Wallander slammed his hands down on the table. It was the most authoritative gesture at his disposal.
“That’s enough of that. Now, what did Norberg say?”
“That it was reasonable to assume that objects or bodies that were frozen or had been frozen could stop giving off a scent. Dogs can have trouble finding dead bodies in winter when it’s very cold.”
Wallander quickly proceeded to his next point.
“What about the van? Any news?”
“A Mercedes van was stolen in Ange a couple of weeks ago.”
Wallander had to think hard where that was.
“Where is Angle?”
“Outside Luleå,” Martinsson said.
“The hell it is,” Hansson broke in. “It’s closer to Sundsvall.”
Höglund got up and went over to the map on the wall. Hansson was right.
“It could be the one,” Hansson said. “Sweden isn’t a big country.”
“It doesn’t sound right to me,” Wallander said. “But there could be other stolen cars that haven’t been reported yet. We’ll have to keep an eye on incoming reports.”
The discussion was turned over to Höglund.
“Lundberg has two sons who are as unlike each other as could be. Nils-Emil, the one who lives in Malmö, works as a janitor in a local school. I tried to get him over the phone. His wife said he was out training with his orienteering club. She was very talkative. Apparently Lundberg’s death came as a hard blow to her husband, who is also a regular churchgoer.

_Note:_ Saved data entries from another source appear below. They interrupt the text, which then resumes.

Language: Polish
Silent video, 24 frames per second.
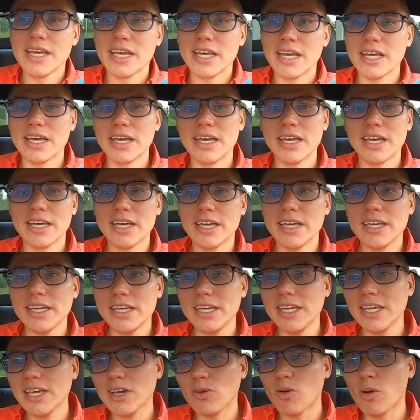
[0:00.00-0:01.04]
e,
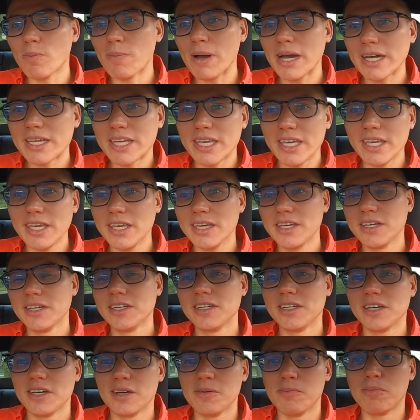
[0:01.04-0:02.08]
i chłopaki
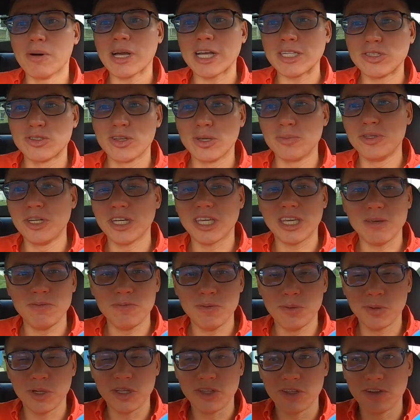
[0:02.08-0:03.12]
pokazują triki
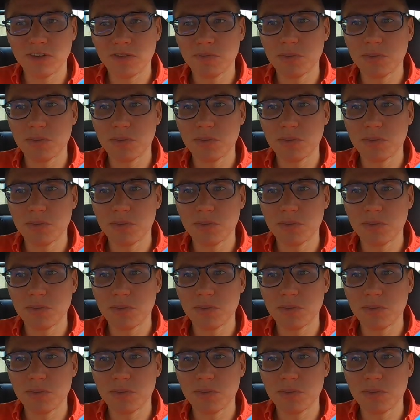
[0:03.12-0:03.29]
piłki,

It’s the younger brother who is of more interest to us. Carl-Einar was accused of rape in 1993. The girl’s name was Englund. But he was never charged.”
“I remember that case,” Martinsson said. “It was a horrible incident.”
Wallander’s only memories from this time were of long walks on the beaches of Skagen in Denmark. Then a lawyer had been murdered and Wallander had returned to his duties, much to his own surprise.
“Were you in charge of that investigation?” Wallander asked.
Martinsson made a face.
“It was Svedberg.”
The room fell silent as they thought about their dead colleague.
“I haven’t made it through all the paperwork yet,” Höglund continued after a while. “So I don’t know why he wasn’t found guilty.”
“No one was ever found guilty of that crime,” Martinsson said. “Whoever did it went scot-free. We could never find another suspect. I remember quite clearly that Svedberg was convinced it was Lundberg. I’d never thought about the fact that he was Johan Lundberg’s son.”
“Even if that’s the case,” Wallander said, “does that really account for the fact that his father was robbed and killed? Or that Sonja Hökberg was subsequently burned to death? Or that Tynnes Falk’s fingers were cut off?”
“It was a brutal rape,” Höglund said. “You have to at least imagine a perpetrator out there who was capable of horrendous violence. This girl Englund was in the hospital a long time with severe injuries both to her head and other parts of her body.”
“Of course, we’ll look at this more closely,” Wallander said. “But I still don’t think he’ll turn out to have anything to do with this case. There’s something else behind all of this, even if we don’t yet know what that is.”